→ **GOAL OF THE EXERCISE**
In the listing below, locate the lines bearing the word "video". Copy every one of them.

→ **EXTRACTED RECORDS**
╔══
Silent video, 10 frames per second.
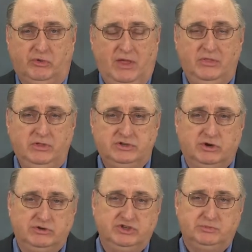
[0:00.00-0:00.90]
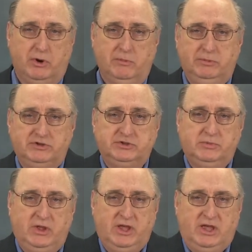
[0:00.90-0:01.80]
threaten the church's purpose.
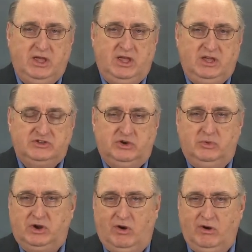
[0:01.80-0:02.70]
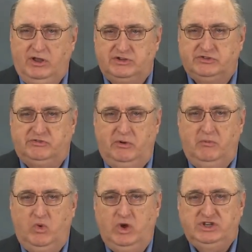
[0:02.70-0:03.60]
So, regardless
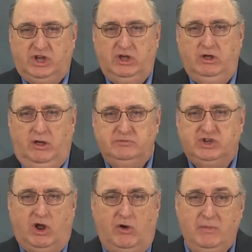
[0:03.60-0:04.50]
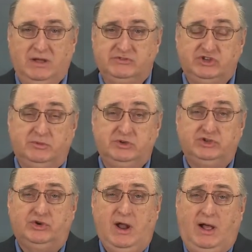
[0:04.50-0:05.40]
from which it comes, it all mounts up to
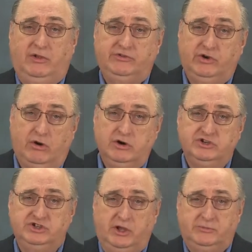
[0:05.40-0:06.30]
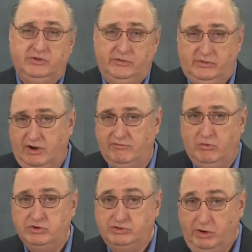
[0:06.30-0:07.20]
trials and hardships and
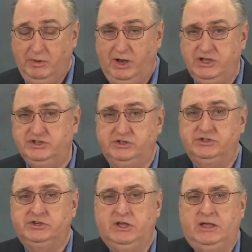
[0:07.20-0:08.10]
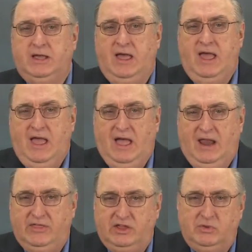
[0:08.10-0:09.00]
therefore tribulations.
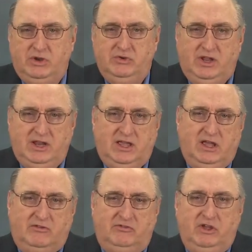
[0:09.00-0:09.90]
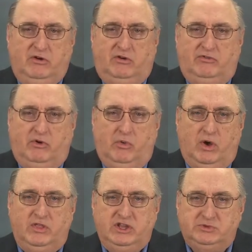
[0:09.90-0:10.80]
And I think we do need to get a feel for
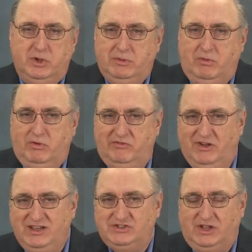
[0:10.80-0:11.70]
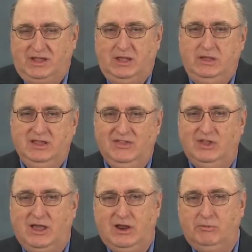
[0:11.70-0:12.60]
what these people were facing in
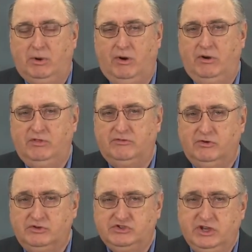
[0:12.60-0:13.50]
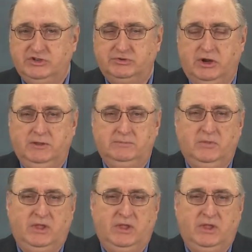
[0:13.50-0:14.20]
the latter part of the first century.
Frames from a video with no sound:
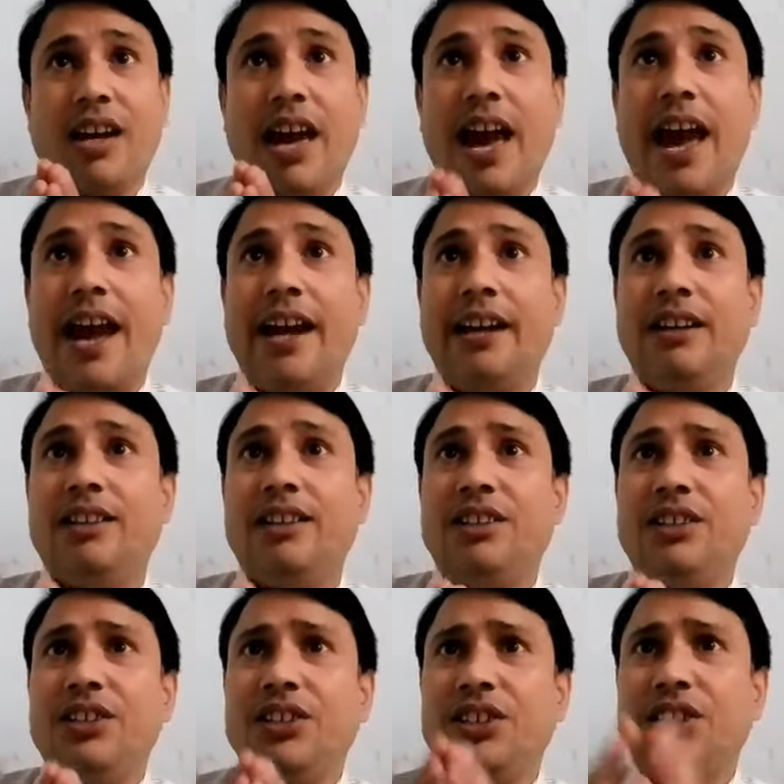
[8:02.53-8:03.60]
and
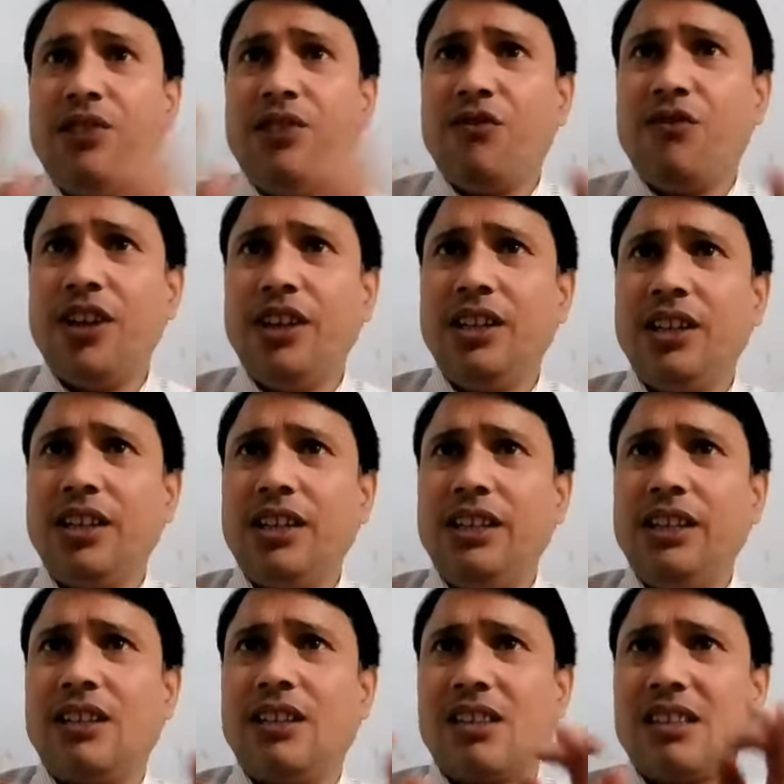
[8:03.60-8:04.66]
defend
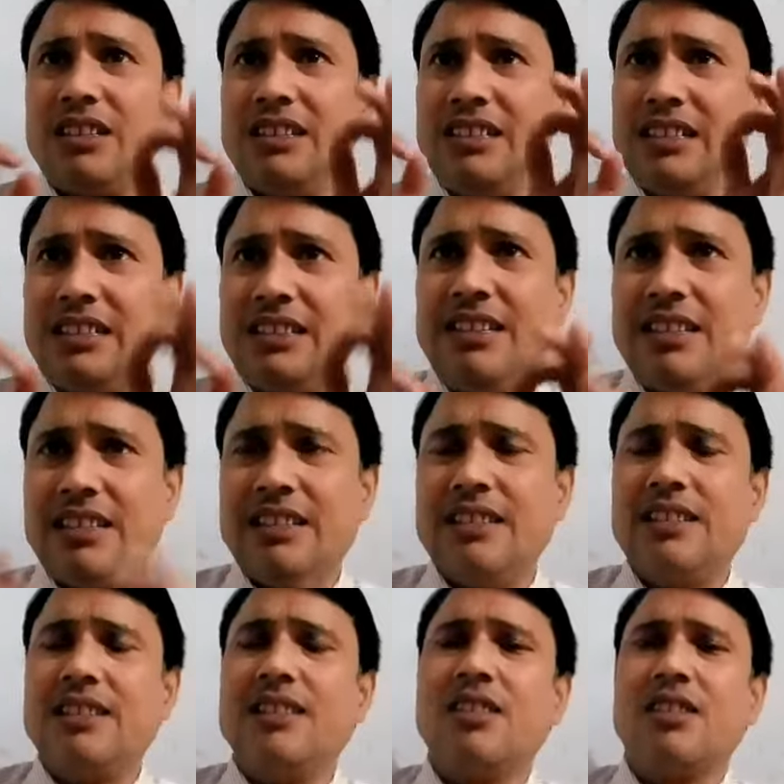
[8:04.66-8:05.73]
its
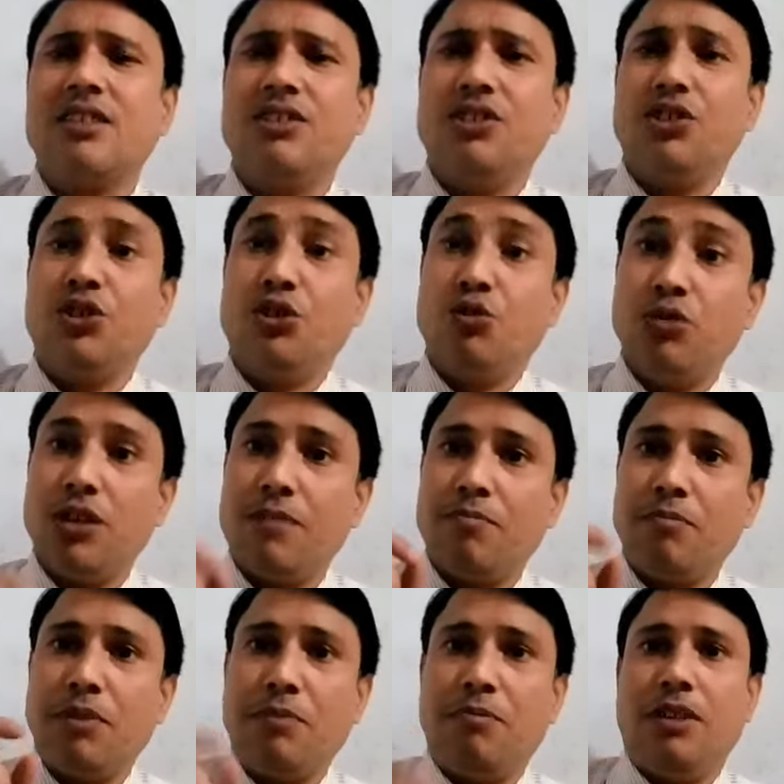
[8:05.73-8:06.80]
decisions to the
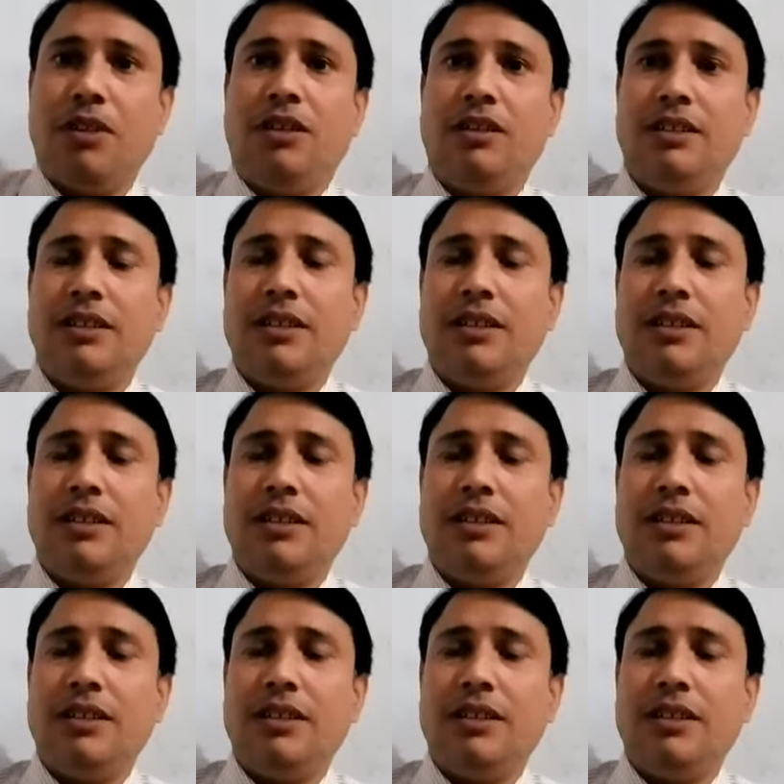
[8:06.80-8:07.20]
people.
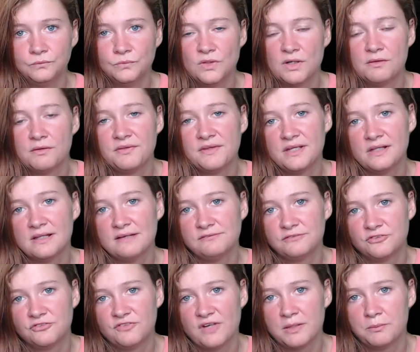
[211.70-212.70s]
we're on the
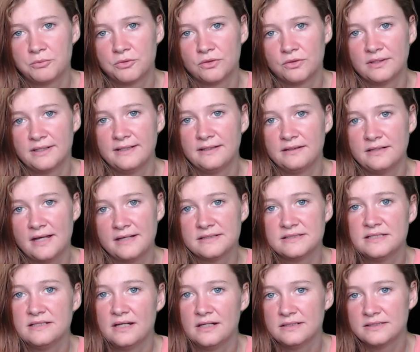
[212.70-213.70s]
11th of April in
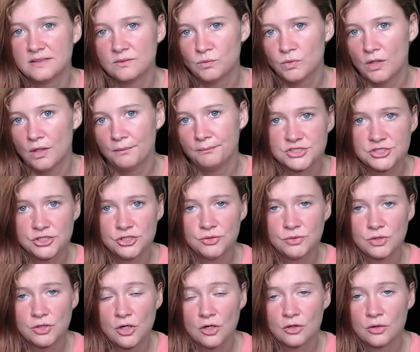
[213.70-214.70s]
1981.
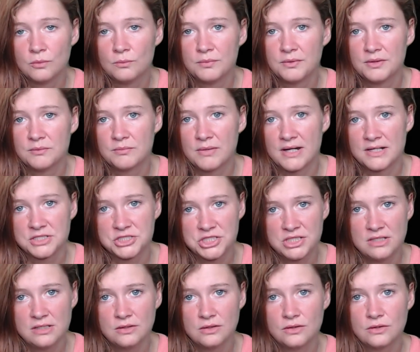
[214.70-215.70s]
Sue, accompanied by
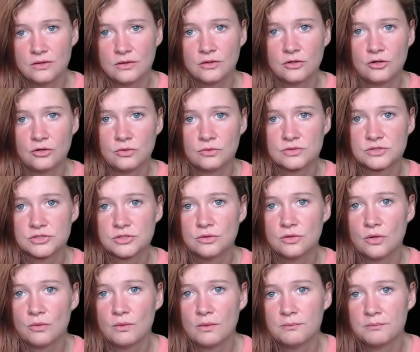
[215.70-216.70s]
Sheila, goes to
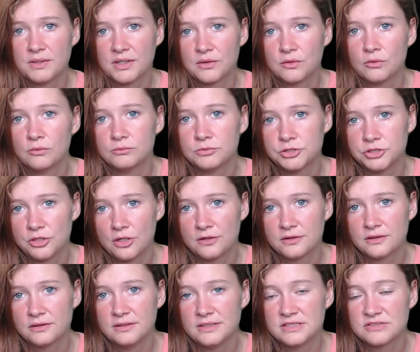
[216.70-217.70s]
go and pick up John
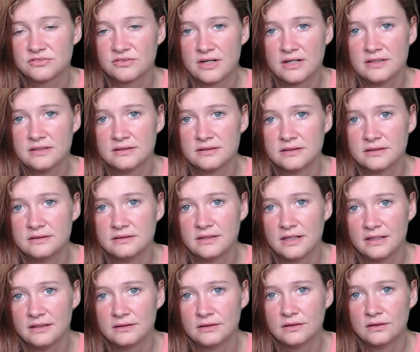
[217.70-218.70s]
and his friend
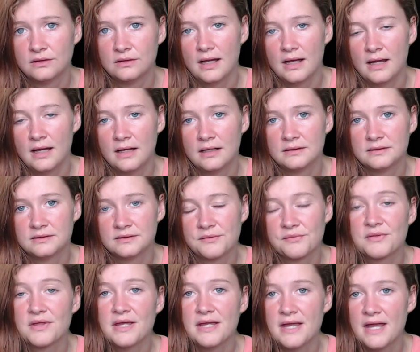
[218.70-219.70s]
Dana, and
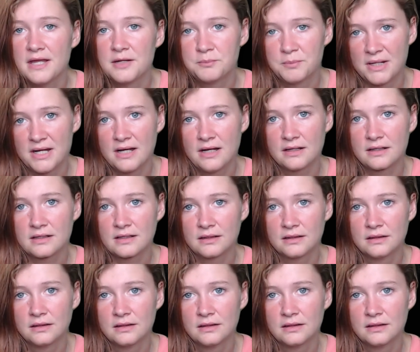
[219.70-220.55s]
they head back.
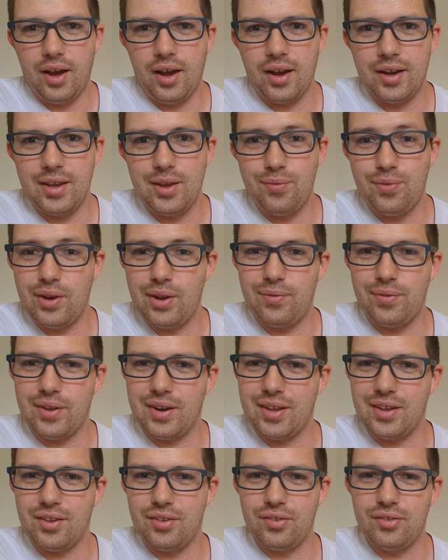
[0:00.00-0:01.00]
even if it
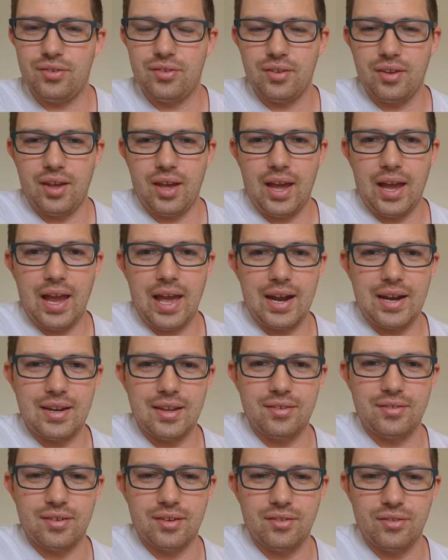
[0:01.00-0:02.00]
is at a
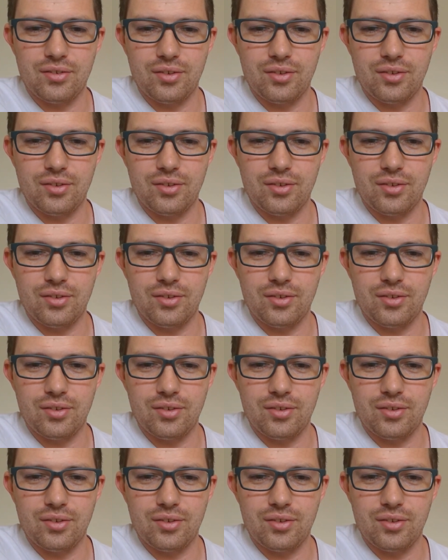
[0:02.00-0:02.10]
distance.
╚══
→ **ANSWER TO THIS EXERCISE**
Silent video, 10 frames per second.
Frames from a video with no sound:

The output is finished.